Without hyperbole, we are experiencing a sea change in the public’s perspective on the value of Higher Education.  Over several decades, I watched what was thought to be the envy of the world to almost become a pariah within American society.  If that sentiment is too strong, I definitely can assert that higher education and its promise has become negatively politicized.  People are questioning the value of the degree, the marketability of select majors, the return on investment, the integrity of its inquiry by asserting that it is has its own socially engineered agenda.  In addition to this phenomenon, there are real demographic changes affecting regional institutions, and the much-anticipated enrollment cliff has arrived.  Finally, there are millions of former students frustrated and holding onto abandoned or stranded academic credits who would like to realize their benefit—to upskill, reskill or simply fit into the ever-changing economy—if it were possible.  This is all very chilling and overwhelming, and it is causing stress and trauma for the students, faculty, administrators and staff.

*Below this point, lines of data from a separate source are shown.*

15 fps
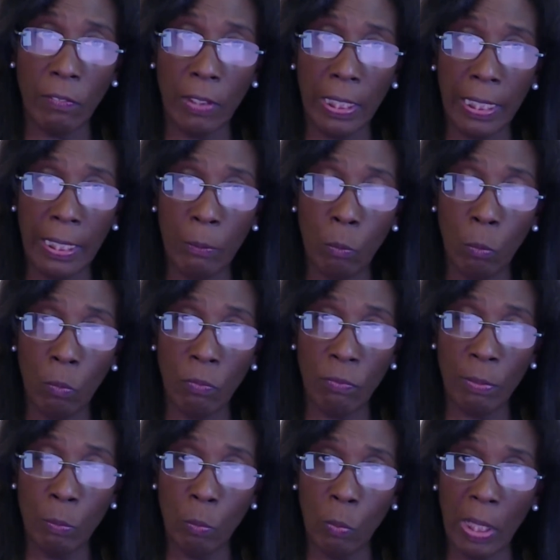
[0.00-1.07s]

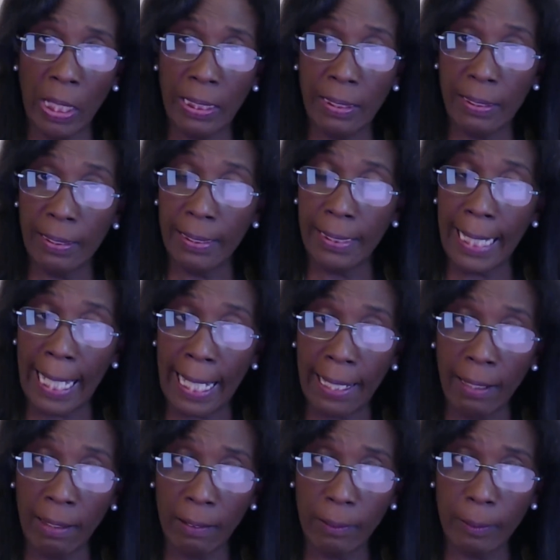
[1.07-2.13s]
from 1 to
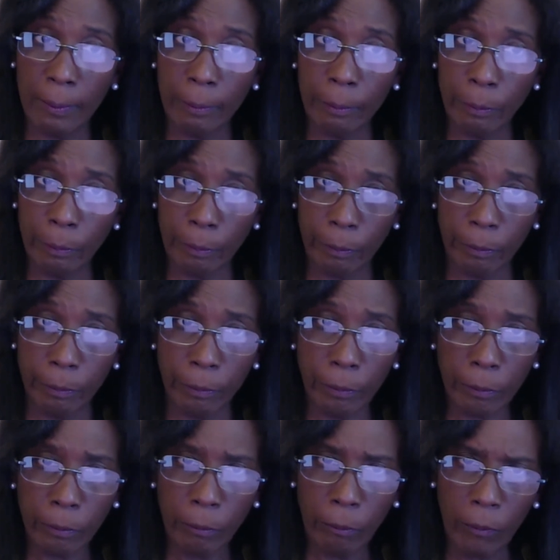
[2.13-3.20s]
10.
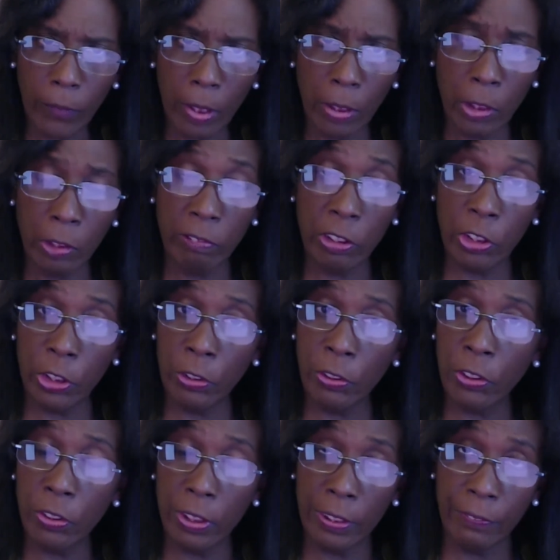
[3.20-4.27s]
You reduce
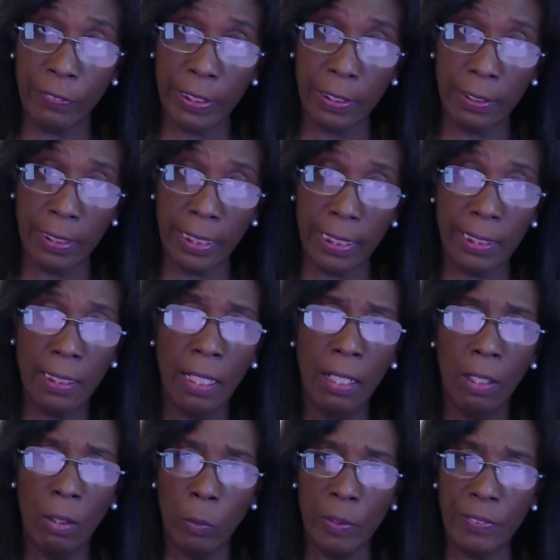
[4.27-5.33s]
your difficulties
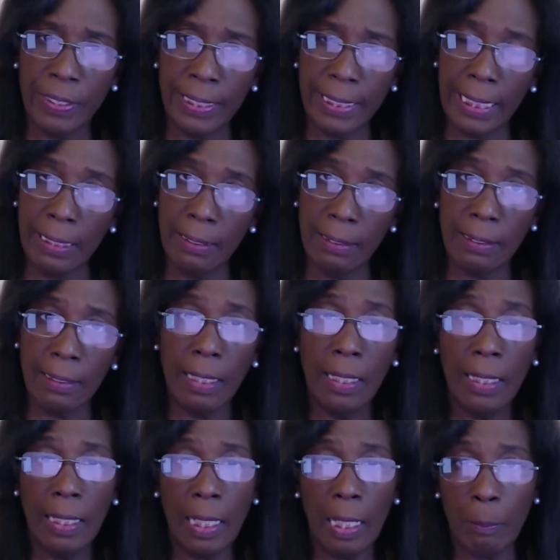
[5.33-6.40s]
with skills,
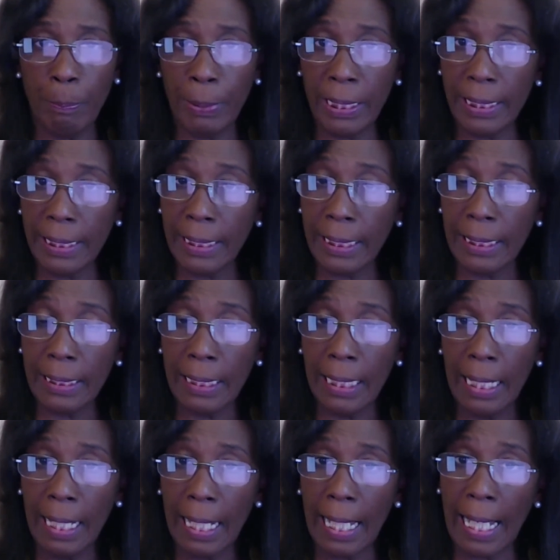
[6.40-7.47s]
abilities,
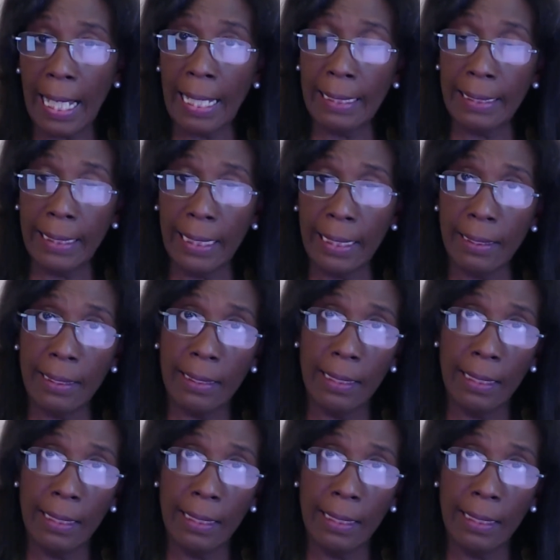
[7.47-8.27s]
assets,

For me, now is the time to act, to change what we’re doing and do it better than we’ve done it in the past.  We need to adapt to our current situation.  Students and staff need to be empowered.  Students need to be more vested in their learning, and staff need to be more impactful, even with fewer resources and less time available.  Stellic is more than a transformative software platform.  It is also a learning organization that is dedicated to realizing the learning aspirations of students and to listen, develop, support and standby the stakeholders within Higher Education helping them to be more effective.  Higher Education needs this tool and this dedicated organization.  It is composed of “students”, just like me.  Why wouldn’t I join them under the current circumstances to contribute to one of the best solutions to advance learning in Higher Education?